Task objective → Search the entries below for "[0:13.54-0:14.58]". Give that line and all the lines after it again, exactly, through the last, without pictures.

Data under study →
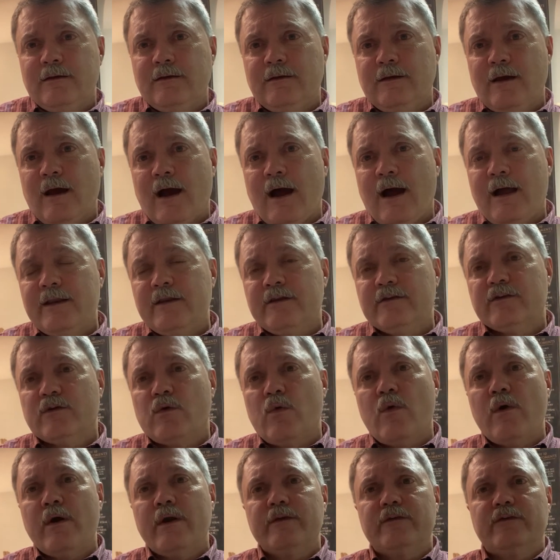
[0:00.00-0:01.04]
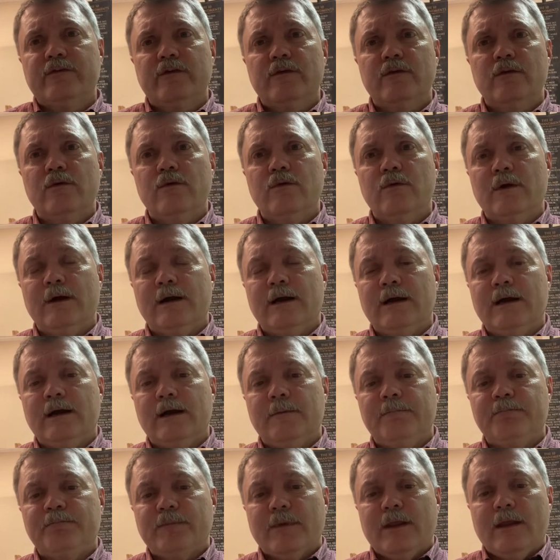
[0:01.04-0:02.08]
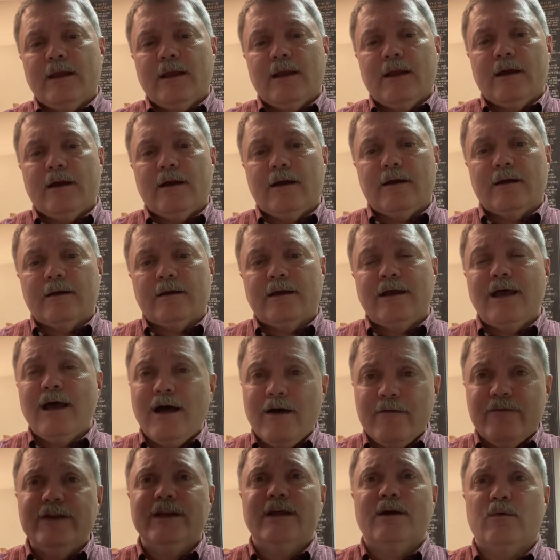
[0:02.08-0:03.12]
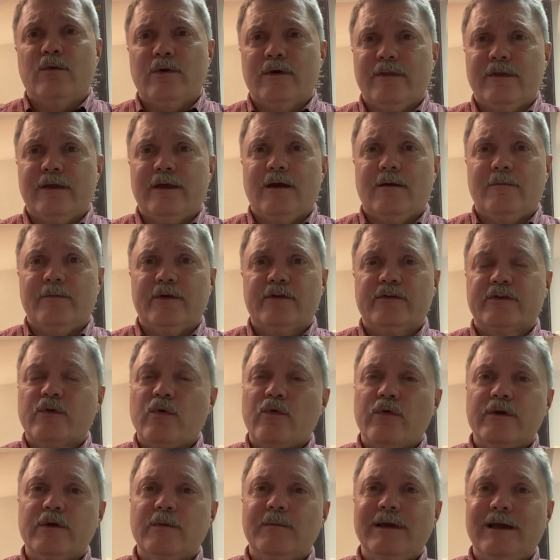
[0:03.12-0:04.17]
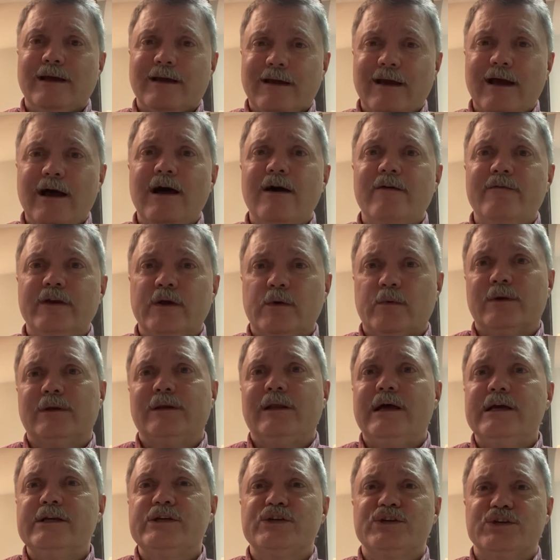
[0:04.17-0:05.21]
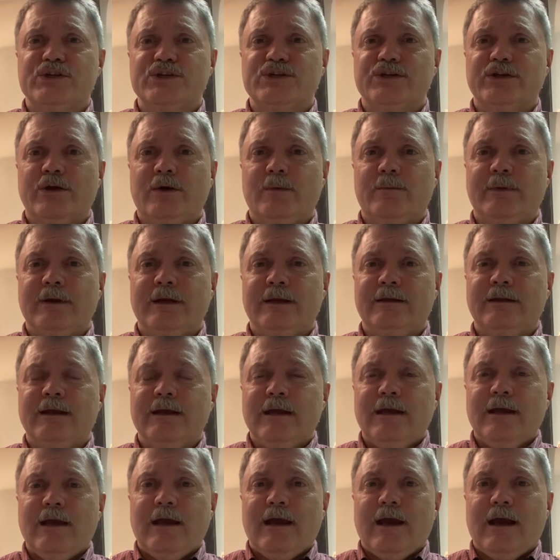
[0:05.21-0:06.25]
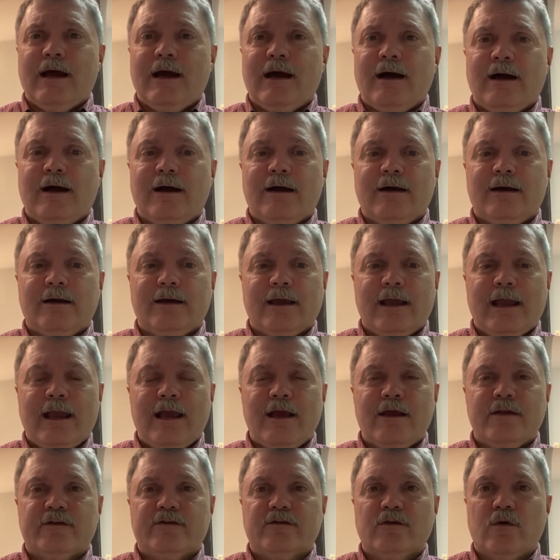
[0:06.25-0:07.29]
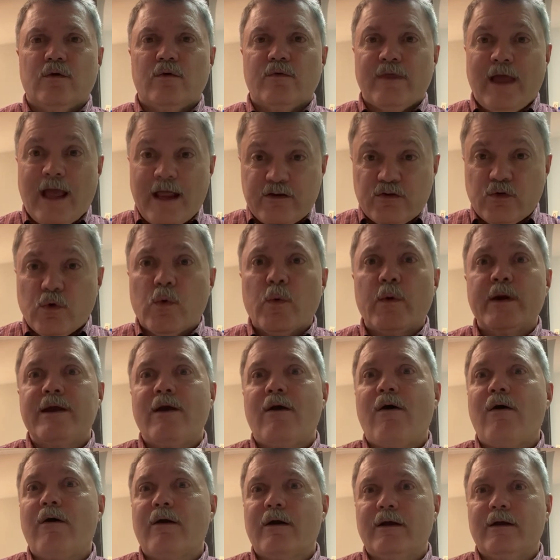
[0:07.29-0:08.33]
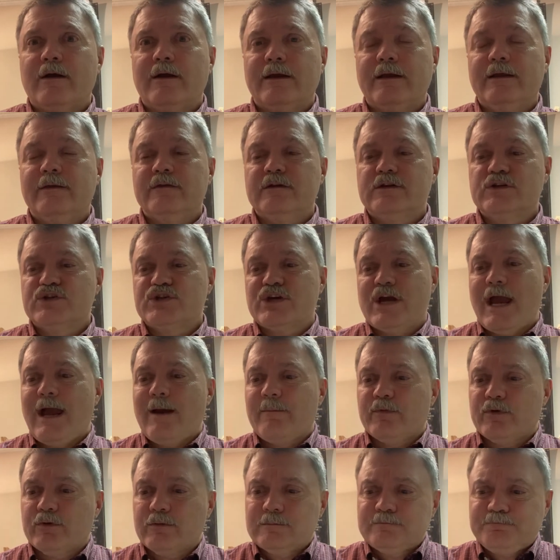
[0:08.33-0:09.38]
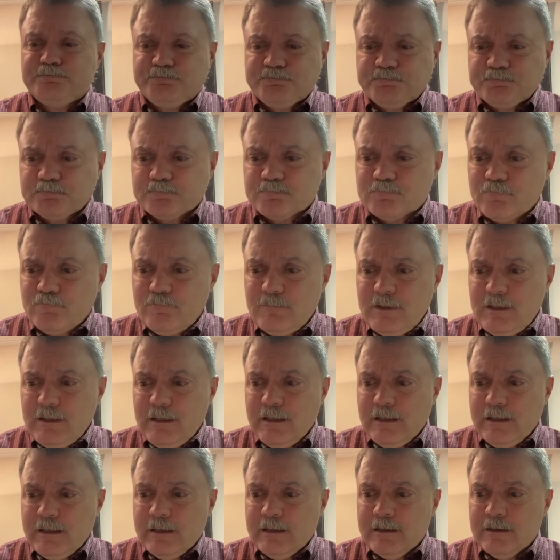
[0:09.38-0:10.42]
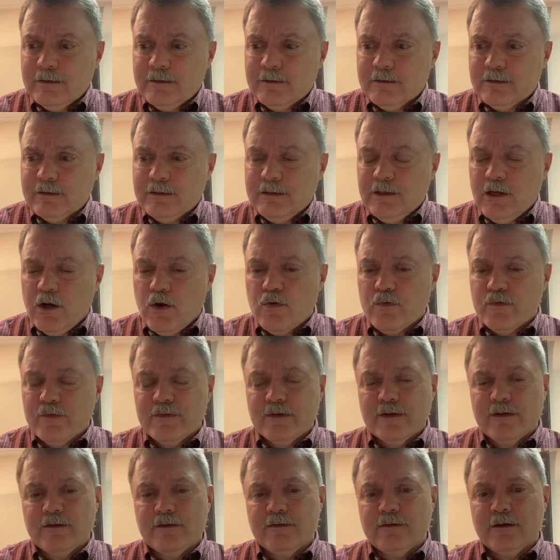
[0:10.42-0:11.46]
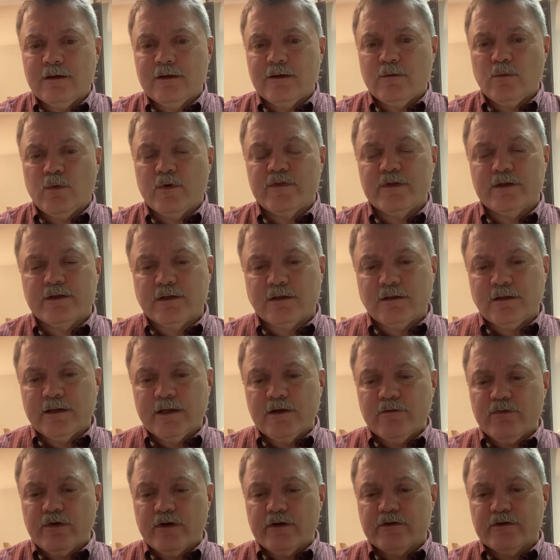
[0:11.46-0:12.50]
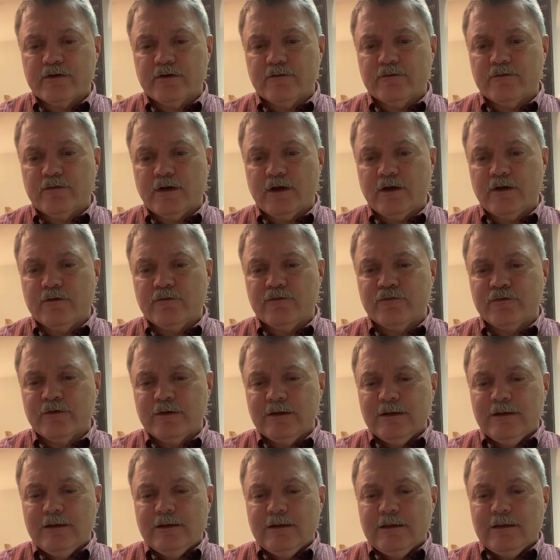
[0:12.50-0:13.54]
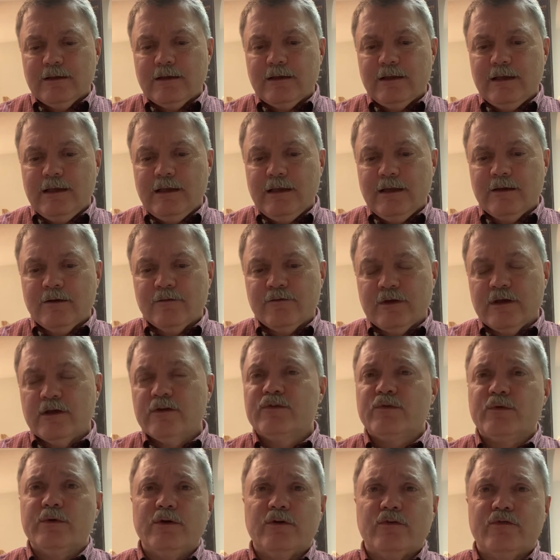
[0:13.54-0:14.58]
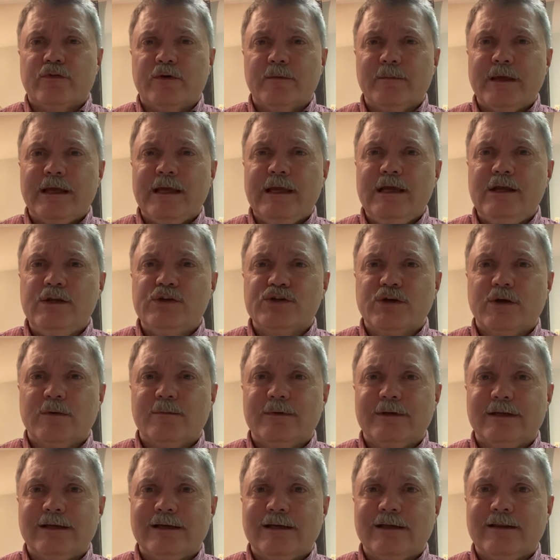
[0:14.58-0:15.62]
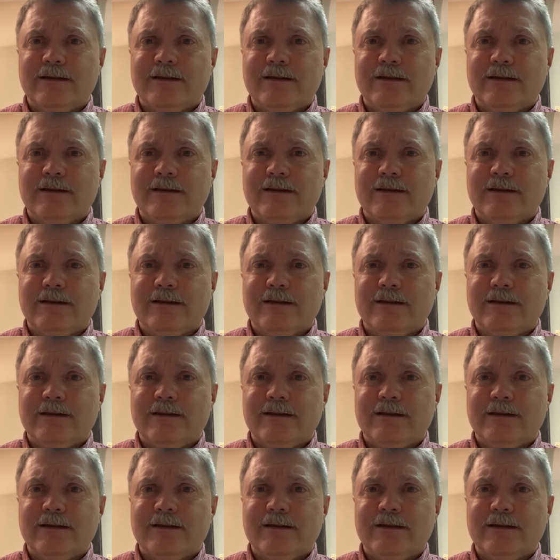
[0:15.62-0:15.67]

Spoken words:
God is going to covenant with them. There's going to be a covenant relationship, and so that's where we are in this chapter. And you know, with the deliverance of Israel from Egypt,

Task response →
[0:13.54-0:14.58]
[0:14.58-0:15.62]
[0:15.62-0:15.67]

Spoken words:
God is going to covenant with them. There's going to be a covenant relationship, and so that's where we are in this chapter. And you know, with the deliverance of Israel from Egypt,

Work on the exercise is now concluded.